We’ve had a lot of fun this week going place together and exploring. Today we went to the zoo with some friends and you were so much more interested in seeing the animals this time than when we went a few months ago. I think your favorite animals are the birds. You laugh when they start flapping their wings.
I was thinking today about how, at your first birthday, I told everyone how amazed I was at how much you had changed in just one year’s time. You went from a little baby lump that just grunted and slept to a precious little boy who interacted with people and the world around you. At that time, though, you were still a month and a half away from walking. Once that started, we entered a whole new game! Suddenly you had an opinion and feelings about everything.
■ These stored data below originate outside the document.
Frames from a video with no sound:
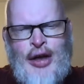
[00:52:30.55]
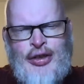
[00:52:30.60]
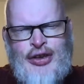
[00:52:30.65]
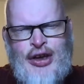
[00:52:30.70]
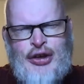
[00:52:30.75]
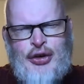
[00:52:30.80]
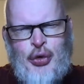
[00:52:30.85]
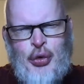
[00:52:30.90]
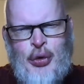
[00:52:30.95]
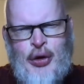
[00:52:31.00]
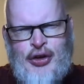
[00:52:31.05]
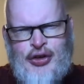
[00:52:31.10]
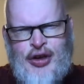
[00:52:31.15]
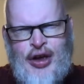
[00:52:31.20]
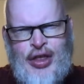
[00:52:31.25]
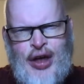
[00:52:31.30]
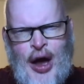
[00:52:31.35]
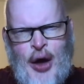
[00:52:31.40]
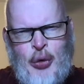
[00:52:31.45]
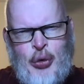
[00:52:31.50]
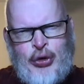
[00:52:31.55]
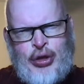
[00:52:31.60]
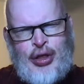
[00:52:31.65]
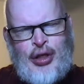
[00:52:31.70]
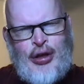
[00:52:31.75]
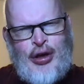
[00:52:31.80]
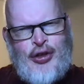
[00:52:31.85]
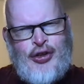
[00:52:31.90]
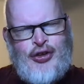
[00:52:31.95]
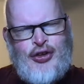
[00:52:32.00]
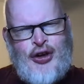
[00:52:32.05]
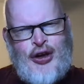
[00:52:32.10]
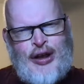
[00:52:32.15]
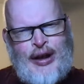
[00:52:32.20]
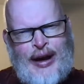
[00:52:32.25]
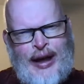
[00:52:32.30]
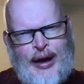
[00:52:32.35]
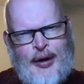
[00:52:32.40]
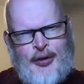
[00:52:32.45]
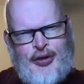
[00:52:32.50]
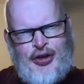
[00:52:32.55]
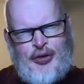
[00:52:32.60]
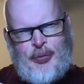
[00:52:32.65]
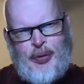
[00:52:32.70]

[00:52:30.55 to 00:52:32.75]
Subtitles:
did always say that I wouldn't learn certain languages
You could show me what you wanted and you could let me know when you didn’t want something. Your personality started to come out — and that has been an amazing thing to watch. You are such a curious little boy. You want to see how everything works. You have a ride-on Tonka truck, but rather than ride it most times, you’d rather flip it over and spin the wheels. You are taking in EVERYTHING we do and say these days and I’ve had to start watching what I say. This morning I stubbed my toe and said “PISS!” and I looked at you to make sure that you weren’t going to repeat it. Thank goodness you didn’t. I made a mental note to go ahead and remove that word from my vocabulary. Now I’m thinking that you’ve changed so much MORE from 1 year to 19 months than you did in your first year. You are really becoming YOU and it is an exciting thing to watch.
Your favorite thing to explore is the outdoors. Next door, at Papa and Yaya’s house, you’ll walk around their yard for hours picking up sticks and saying “STEEK” and pointing to rocks and saying “WOK”. I’ll ask you, “Where are the trees” and you’ll point to them and “Where are the clouds” and you’ll point to them. If we try to walk you back towards our house or take you inside theirs before you are ready, you’ll scream and arch your back so we’ll put you down. I’m glad you’re the outdoorsy type. I wouldn’t want you to get even a touch of my home-bodiedness.
I wish I could capture in a photo or video how much your Daddy is crazy about you. He was ready for you to talk, and now that you are he’s having a field day trying to teach you new words each day. Yesterday, he was reading Chicka Chicka Boom Boom to you and he taught you the word “moon”. Though, you pronounce it “MEEN”. Last night, I watched him chase you around the living room while you squealed with delight each time he’d catch you and throw you into the air. I think that you’re glad we’re your parents. We’re certainly glad that you made us parents and made us a family. We couldn’t love anything more than we love you. You are our favorite.